St. Andrew’s presented a tough matchup for Vaux to start the season, especially with a pair of 2014 D-I prospects in forward Ben Bentil and point guard Austin Tilghman. Bentil, a 6-foot-8 forward, had 26 points and at least 13 rebounds but lost out on team MVP honors to his roommate, Tilghman, who dropped in 21.
“Today was great,” Tilghman said despite the loss. “We wanted to get out and play a new team that we haven’t played before, compete and play hard.”
A 6-foot-1, 220-pound bulldog of a guard, Tilghman is a self-described “pass first” point guard with a solid handle and deceptive athleticism, getting to the hoop quicker than would be expected for a guard of his size.
“People think I’m kinda big, kinda fat,” he said with a laugh. “But I think I’m fast, so people don’t like that.”
Bentil, a 6-8, 225-pound forward, said he wants to play the ’3′ or the ’4′ at the next level. A great athlete, he’s also a forward for St. Andrew’s soccer team, giving him great endurance and footwork that translate over to the hardwood.
Both Tilghman and Bentil are drawing plenty of interest from Philadelphia schools (and plenty of other universities), though neither are anywhere close to making their decisions.
“As of right now I really don’t pay attention to it because I’m a junior, I have one more year in front of me,” Bentil said of his recruiting.
“Still a junior so I still have a long way to go,” Tilghman echoed a minute later, though he did say he was hearing from St. Joseph’s and Villanova often.
When asked about how Tilghman has had an impact on him since he came to America from his homeland of Ghana, Bentil first had to call his teammate to his side before he answered.
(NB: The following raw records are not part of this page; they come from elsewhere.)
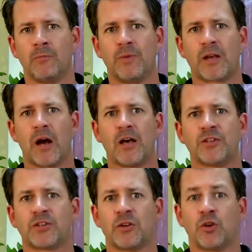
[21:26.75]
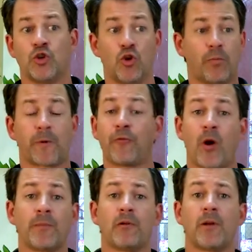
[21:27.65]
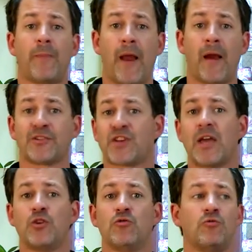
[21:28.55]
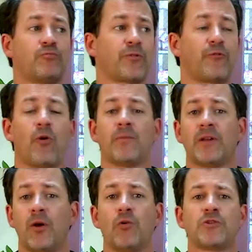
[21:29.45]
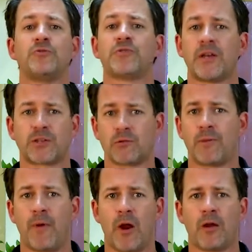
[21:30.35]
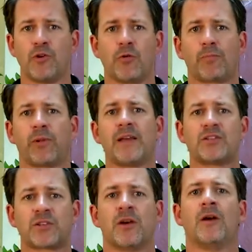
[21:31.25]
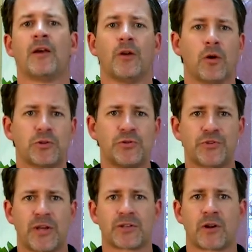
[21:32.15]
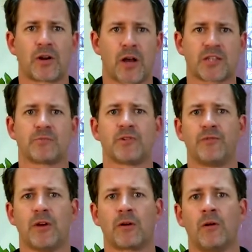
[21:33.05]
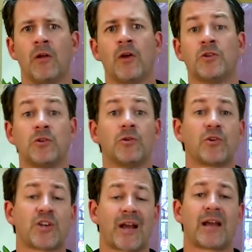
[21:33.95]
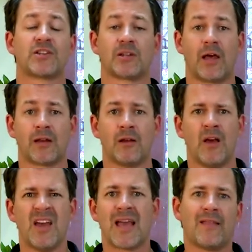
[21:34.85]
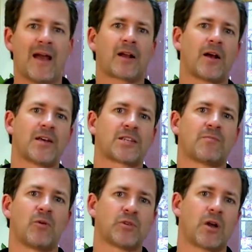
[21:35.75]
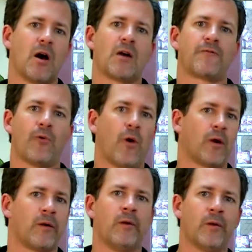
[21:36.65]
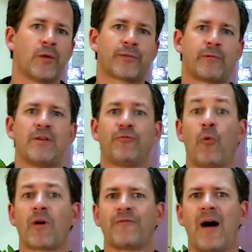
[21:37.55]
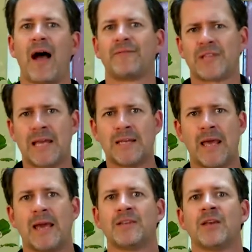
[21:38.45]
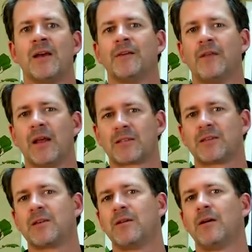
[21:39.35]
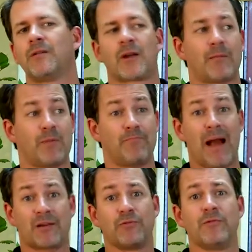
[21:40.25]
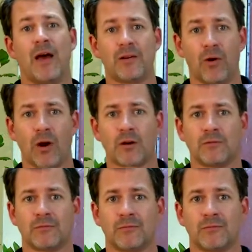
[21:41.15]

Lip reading: because you performed a repair? Say you performed an O2 sensor repair. You replaced an O2 sensor on a customer's vehicle due to a check engine light. And that customer was gone for 3, 4, 5, 10 days, and the next thing you know, they're coming back through that door,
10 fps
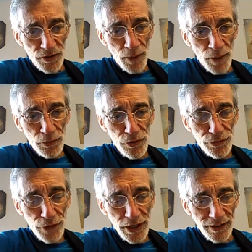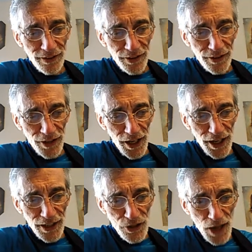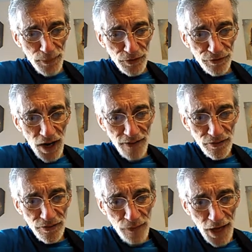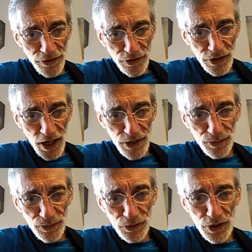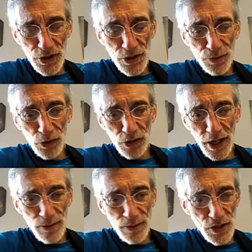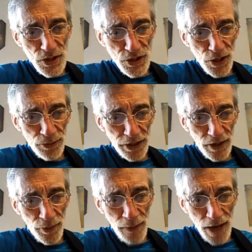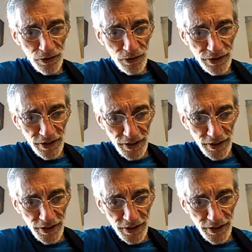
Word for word: Number three, in chapter 5 of Matthew's Gospel, Jesus proclaims his Sermon on the Mount,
“He’s been a great help to me, he has been a really good friend,” Bentil said. “Since I came here, he has taken me in as a brother–get to chill with him, hang out; (he) tells me what I have to do on the court, what I need to work on, what to be on the court, stuff to do just for me to look good.”
With some definite overlap in collegiate interest, there will definitely be an opportunity for Bentil and Tilghman to continue their relationship past their years at St. Andrew’s.
“We talked about it since we’re roommates, we always talk about it, but we’re juniors, we’re just waiting for our chances,” Bentil said about the possibility of them going to college together. “It would be a pleasure playing with him in college.”
A packed house at Philly U included a number of Division I head coaches; Temple’s Fran Dunphy and Saint Joseph’s Phil Martelli were in attendance, as were assistants from La Salle, Drexel and plenty of other colleges.